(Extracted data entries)
[Start of Attachment]

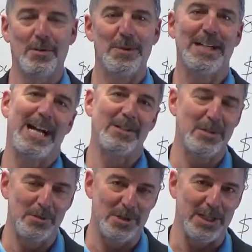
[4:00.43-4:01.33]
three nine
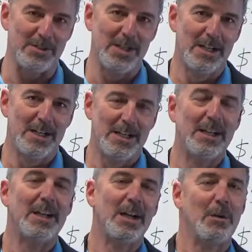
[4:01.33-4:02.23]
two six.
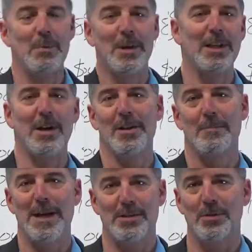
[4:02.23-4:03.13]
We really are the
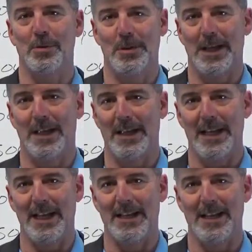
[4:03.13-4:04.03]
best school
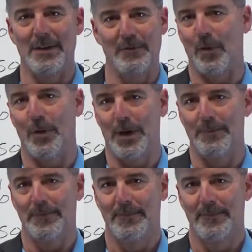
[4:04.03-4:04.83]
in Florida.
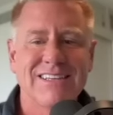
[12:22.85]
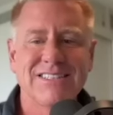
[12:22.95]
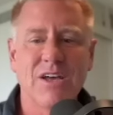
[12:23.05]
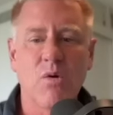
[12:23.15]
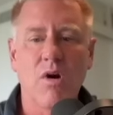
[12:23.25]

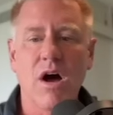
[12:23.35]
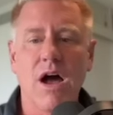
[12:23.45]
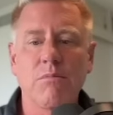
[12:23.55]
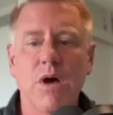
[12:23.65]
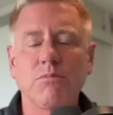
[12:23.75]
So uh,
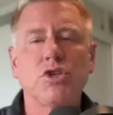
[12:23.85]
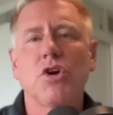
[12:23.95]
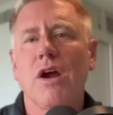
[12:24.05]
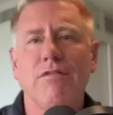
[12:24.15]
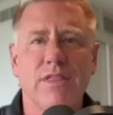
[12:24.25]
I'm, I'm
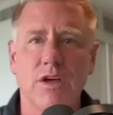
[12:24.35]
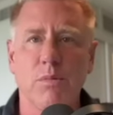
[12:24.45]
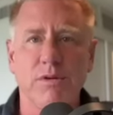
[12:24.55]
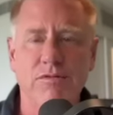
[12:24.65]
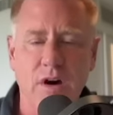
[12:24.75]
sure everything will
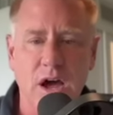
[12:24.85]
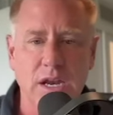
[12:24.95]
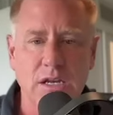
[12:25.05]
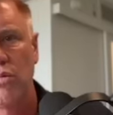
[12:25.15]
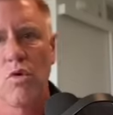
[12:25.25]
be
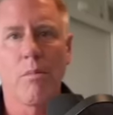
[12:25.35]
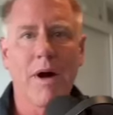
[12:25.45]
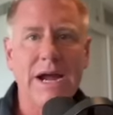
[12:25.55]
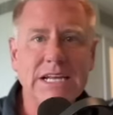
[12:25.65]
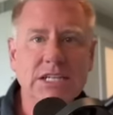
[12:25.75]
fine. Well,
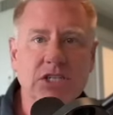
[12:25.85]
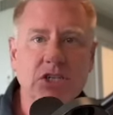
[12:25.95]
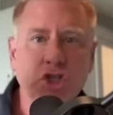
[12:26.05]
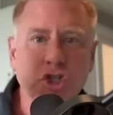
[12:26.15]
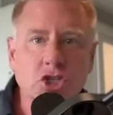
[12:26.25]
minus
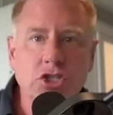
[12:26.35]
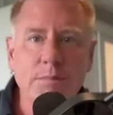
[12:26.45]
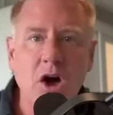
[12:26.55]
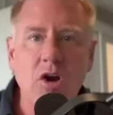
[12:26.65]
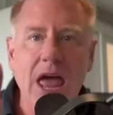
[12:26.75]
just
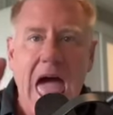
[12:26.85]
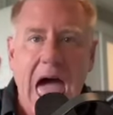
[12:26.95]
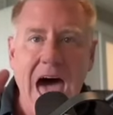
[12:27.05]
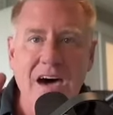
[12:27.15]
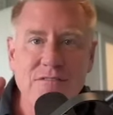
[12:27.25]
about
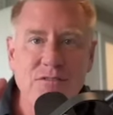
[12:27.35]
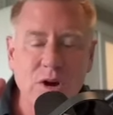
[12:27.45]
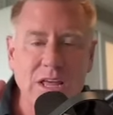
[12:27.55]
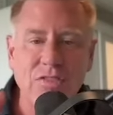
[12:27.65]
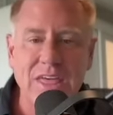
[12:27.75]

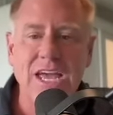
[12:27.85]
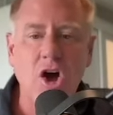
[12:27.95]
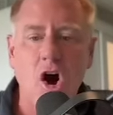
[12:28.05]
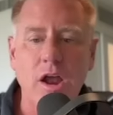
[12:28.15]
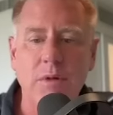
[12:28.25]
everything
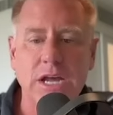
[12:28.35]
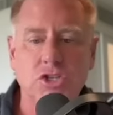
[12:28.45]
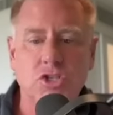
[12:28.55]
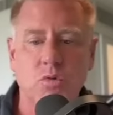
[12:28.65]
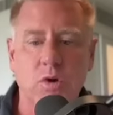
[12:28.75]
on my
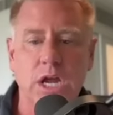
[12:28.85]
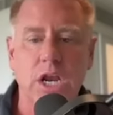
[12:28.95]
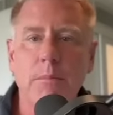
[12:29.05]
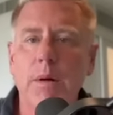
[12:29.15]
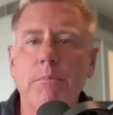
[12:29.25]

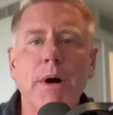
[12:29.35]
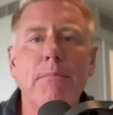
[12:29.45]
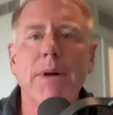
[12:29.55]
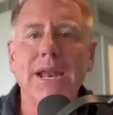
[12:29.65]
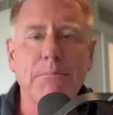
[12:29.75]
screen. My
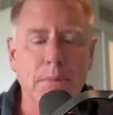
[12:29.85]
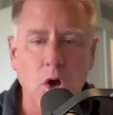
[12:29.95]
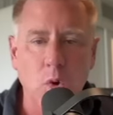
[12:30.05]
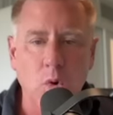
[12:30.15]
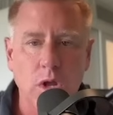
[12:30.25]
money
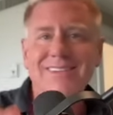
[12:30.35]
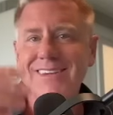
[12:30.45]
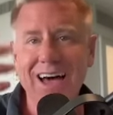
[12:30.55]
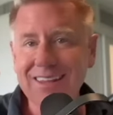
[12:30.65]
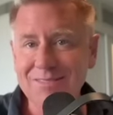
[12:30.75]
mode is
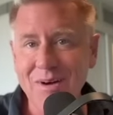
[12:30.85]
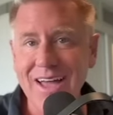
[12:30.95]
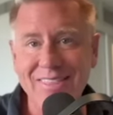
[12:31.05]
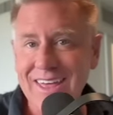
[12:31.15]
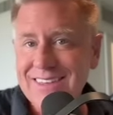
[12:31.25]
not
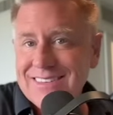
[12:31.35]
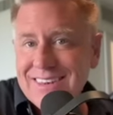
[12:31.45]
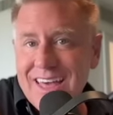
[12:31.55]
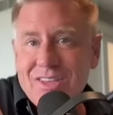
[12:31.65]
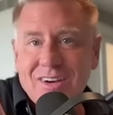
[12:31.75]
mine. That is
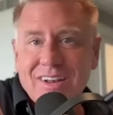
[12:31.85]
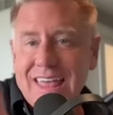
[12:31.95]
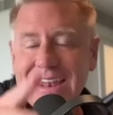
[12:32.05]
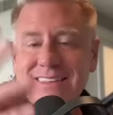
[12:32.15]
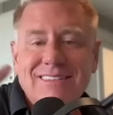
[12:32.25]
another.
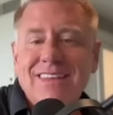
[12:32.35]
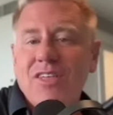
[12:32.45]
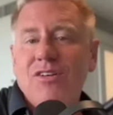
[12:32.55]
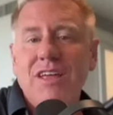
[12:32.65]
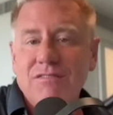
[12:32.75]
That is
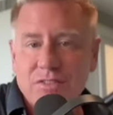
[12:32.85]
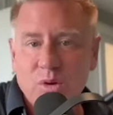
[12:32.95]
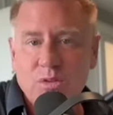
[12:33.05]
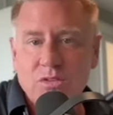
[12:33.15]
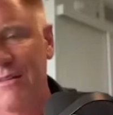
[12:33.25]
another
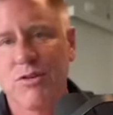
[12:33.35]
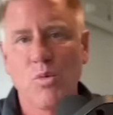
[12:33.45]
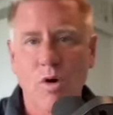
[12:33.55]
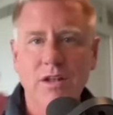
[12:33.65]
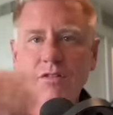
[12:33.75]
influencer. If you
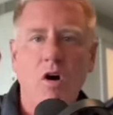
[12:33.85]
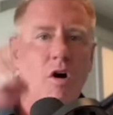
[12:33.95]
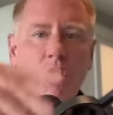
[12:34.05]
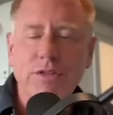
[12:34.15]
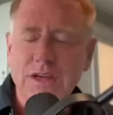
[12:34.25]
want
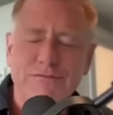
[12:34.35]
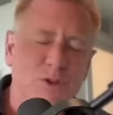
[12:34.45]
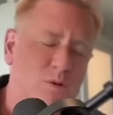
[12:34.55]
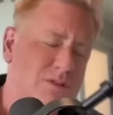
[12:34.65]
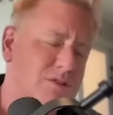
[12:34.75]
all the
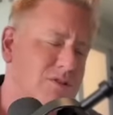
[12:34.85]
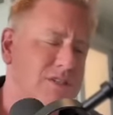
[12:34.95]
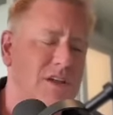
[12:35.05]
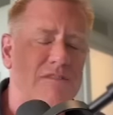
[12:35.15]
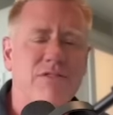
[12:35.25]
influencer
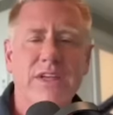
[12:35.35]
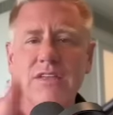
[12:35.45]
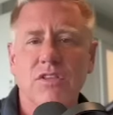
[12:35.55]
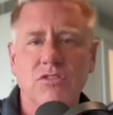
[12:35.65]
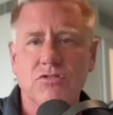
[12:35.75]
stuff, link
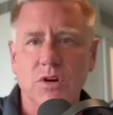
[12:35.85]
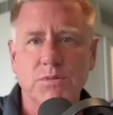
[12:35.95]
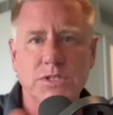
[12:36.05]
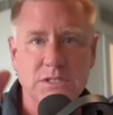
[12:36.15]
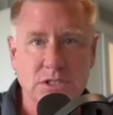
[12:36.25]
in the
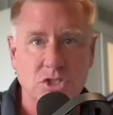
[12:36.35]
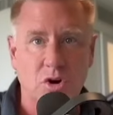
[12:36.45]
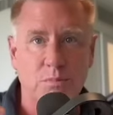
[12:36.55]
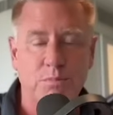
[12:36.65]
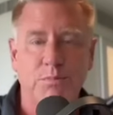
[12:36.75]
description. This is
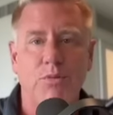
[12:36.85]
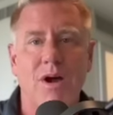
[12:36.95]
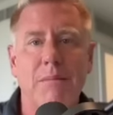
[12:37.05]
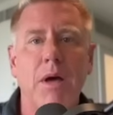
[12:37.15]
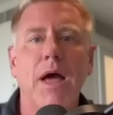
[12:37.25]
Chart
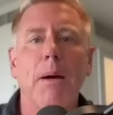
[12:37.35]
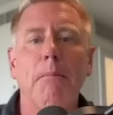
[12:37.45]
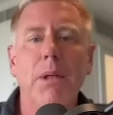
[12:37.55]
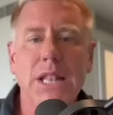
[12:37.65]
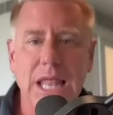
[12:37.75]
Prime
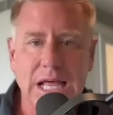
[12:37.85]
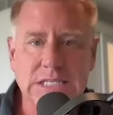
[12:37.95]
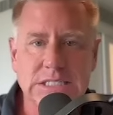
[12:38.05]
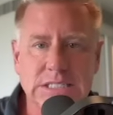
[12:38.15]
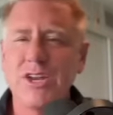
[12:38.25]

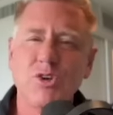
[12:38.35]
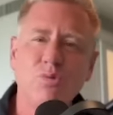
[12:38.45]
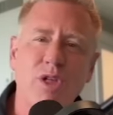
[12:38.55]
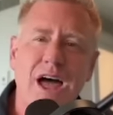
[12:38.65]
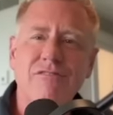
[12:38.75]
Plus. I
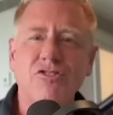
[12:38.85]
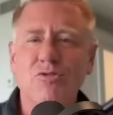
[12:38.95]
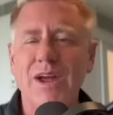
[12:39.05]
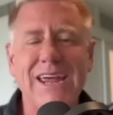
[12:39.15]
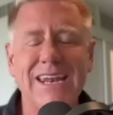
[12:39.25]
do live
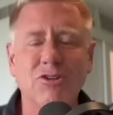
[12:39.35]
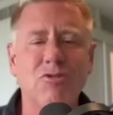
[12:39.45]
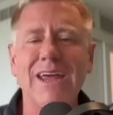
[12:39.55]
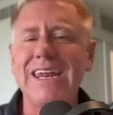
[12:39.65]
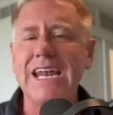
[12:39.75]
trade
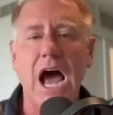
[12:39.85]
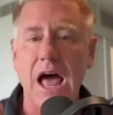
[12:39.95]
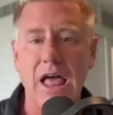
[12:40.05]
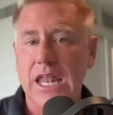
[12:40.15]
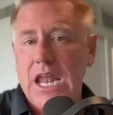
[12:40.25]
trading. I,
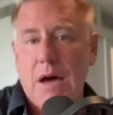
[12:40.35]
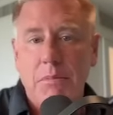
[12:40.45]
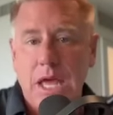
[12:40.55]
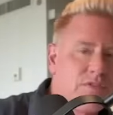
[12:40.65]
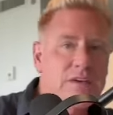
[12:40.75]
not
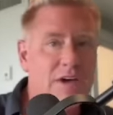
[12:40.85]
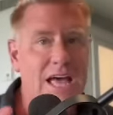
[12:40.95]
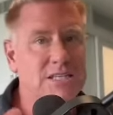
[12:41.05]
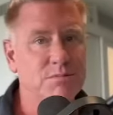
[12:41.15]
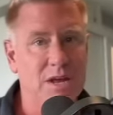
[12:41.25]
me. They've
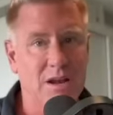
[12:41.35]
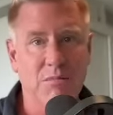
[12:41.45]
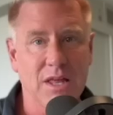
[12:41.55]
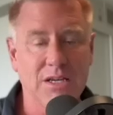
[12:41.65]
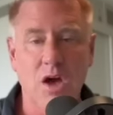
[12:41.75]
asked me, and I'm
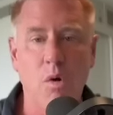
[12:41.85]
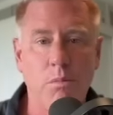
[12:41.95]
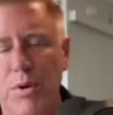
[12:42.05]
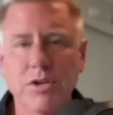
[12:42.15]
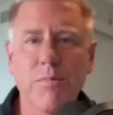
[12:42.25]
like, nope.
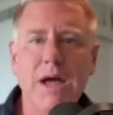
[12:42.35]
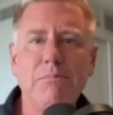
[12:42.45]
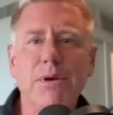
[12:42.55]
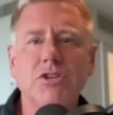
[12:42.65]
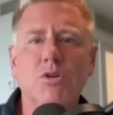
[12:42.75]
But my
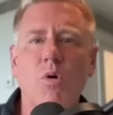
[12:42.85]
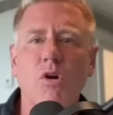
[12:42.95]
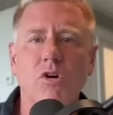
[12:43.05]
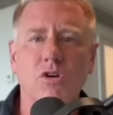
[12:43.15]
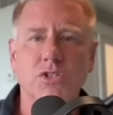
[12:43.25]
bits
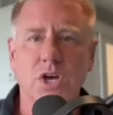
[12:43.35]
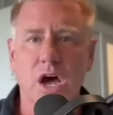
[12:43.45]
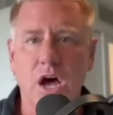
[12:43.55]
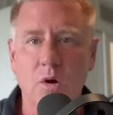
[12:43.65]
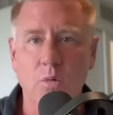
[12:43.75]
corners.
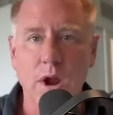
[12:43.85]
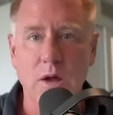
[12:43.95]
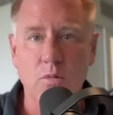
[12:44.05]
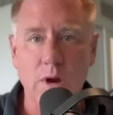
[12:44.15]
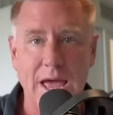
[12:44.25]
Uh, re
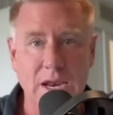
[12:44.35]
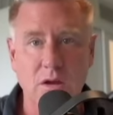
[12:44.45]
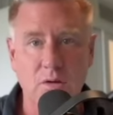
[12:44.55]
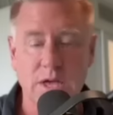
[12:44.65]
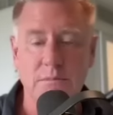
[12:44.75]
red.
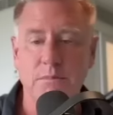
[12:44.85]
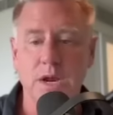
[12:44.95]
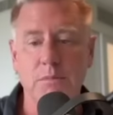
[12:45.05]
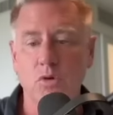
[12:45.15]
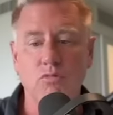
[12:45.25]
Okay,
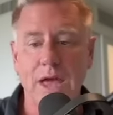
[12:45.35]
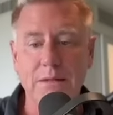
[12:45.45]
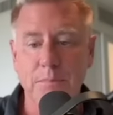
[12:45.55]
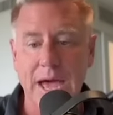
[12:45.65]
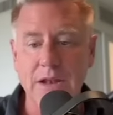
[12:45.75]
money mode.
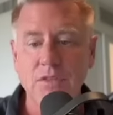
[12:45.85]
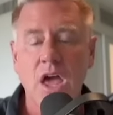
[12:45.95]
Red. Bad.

[End of Attachment]

* EXERCISE OBJECTIVE *
Give back the data exactly. Skip any images.

* SOLUTION TO THIS PROBLEM *
[4:00.43-4:01.33]
three nine
[4:01.33-4:02.23]
two six.
[4:02.23-4:03.13]
We really are the
[4:03.13-4:04.03]
best school
[4:04.03-4:04.83]
in Florida.
[12:22.85]
[12:22.95]
[12:23.05]
[12:23.15]
[12:23.25]

[12:23.35]
[12:23.45]
[12:23.55]
[12:23.65]
[12:23.75]
So uh,
[12:23.85]
[12:23.95]
[12:24.05]
[12:24.15]
[12:24.25]
I'm, I'm
[12:24.35]
[12:24.45]
[12:24.55]
[12:24.65]
[12:24.75]
sure everything will
[12:24.85]
[12:24.95]
[12:25.05]
[12:25.15]
[12:25.25]
be
[12:25.35]
[12:25.45]
[12:25.55]
[12:25.65]
[12:25.75]
fine. Well,
[12:25.85]
[12:25.95]
[12:26.05]
[12:26.15]
[12:26.25]
minus
[12:26.35]
[12:26.45]
[12:26.55]
[12:26.65]
[12:26.75]
just
[12:26.85]
[12:26.95]
[12:27.05]
[12:27.15]
[12:27.25]
about
[12:27.35]
[12:27.45]
[12:27.55]
[12:27.65]
[12:27.75]

[12:27.85]
[12:27.95]
[12:28.05]
[12:28.15]
[12:28.25]
everything
[12:28.35]
[12:28.45]
[12:28.55]
[12:28.65]
[12:28.75]
on my
[12:28.85]
[12:28.95]
[12:29.05]
[12:29.15]
[12:29.25]

[12:29.35]
[12:29.45]
[12:29.55]
[12:29.65]
[12:29.75]
screen. My
[12:29.85]
[12:29.95]
[12:30.05]
[12:30.15]
[12:30.25]
money
[12:30.35]
[12:30.45]
[12:30.55]
[12:30.65]
[12:30.75]
mode is
[12:30.85]
[12:30.95]
[12:31.05]
[12:31.15]
[12:31.25]
not
[12:31.35]
[12:31.45]
[12:31.55]
[12:31.65]
[12:31.75]
mine. That is
[12:31.85]
[12:31.95]
[12:32.05]
[12:32.15]
[12:32.25]
another.
[12:32.35]
[12:32.45]
[12:32.55]
[12:32.65]
[12:32.75]
That is
[12:32.85]
[12:32.95]
[12:33.05]
[12:33.15]
[12:33.25]
another
[12:33.35]
[12:33.45]
[12:33.55]
[12:33.65]
[12:33.75]
influencer. If you
[12:33.85]
[12:33.95]
[12:34.05]
[12:34.15]
[12:34.25]
want
[12:34.35]
[12:34.45]
[12:34.55]
[12:34.65]
[12:34.75]
all the
[12:34.85]
[12:34.95]
[12:35.05]
[12:35.15]
[12:35.25]
influencer
[12:35.35]
[12:35.45]
[12:35.55]
[12:35.65]
[12:35.75]
stuff, link
[12:35.85]
[12:35.95]
[12:36.05]
[12:36.15]
[12:36.25]
in the
[12:36.35]
[12:36.45]
[12:36.55]
[12:36.65]
[12:36.75]
description. This is
[12:36.85]
[12:36.95]
[12:37.05]
[12:37.15]
[12:37.25]
Chart
[12:37.35]
[12:37.45]
[12:37.55]
[12:37.65]
[12:37.75]
Prime
[12:37.85]
[12:37.95]
[12:38.05]
[12:38.15]
[12:38.25]

[12:38.35]
[12:38.45]
[12:38.55]
[12:38.65]
[12:38.75]
Plus. I
[12:38.85]
[12:38.95]
[12:39.05]
[12:39.15]
[12:39.25]
do live
[12:39.35]
[12:39.45]
[12:39.55]
[12:39.65]
[12:39.75]
trade
[12:39.85]
[12:39.95]
[12:40.05]
[12:40.15]
[12:40.25]
trading. I,
[12:40.35]
[12:40.45]
[12:40.55]
[12:40.65]
[12:40.75]
not
[12:40.85]
[12:40.95]
[12:41.05]
[12:41.15]
[12:41.25]
me. They've
[12:41.35]
[12:41.45]
[12:41.55]
[12:41.65]
[12:41.75]
asked me, and I'm
[12:41.85]
[12:41.95]
[12:42.05]
[12:42.15]
[12:42.25]
like, nope.
[12:42.35]
[12:42.45]
[12:42.55]
[12:42.65]
[12:42.75]
But my
[12:42.85]
[12:42.95]
[12:43.05]
[12:43.15]
[12:43.25]
bits
[12:43.35]
[12:43.45]
[12:43.55]
[12:43.65]
[12:43.75]
corners.
[12:43.85]
[12:43.95]
[12:44.05]
[12:44.15]
[12:44.25]
Uh, re
[12:44.35]
[12:44.45]
[12:44.55]
[12:44.65]
[12:44.75]
red.
[12:44.85]
[12:44.95]
[12:45.05]
[12:45.15]
[12:45.25]
Okay,
[12:45.35]
[12:45.45]
[12:45.55]
[12:45.65]
[12:45.75]
money mode.
[12:45.85]
[12:45.95]
Red. Bad.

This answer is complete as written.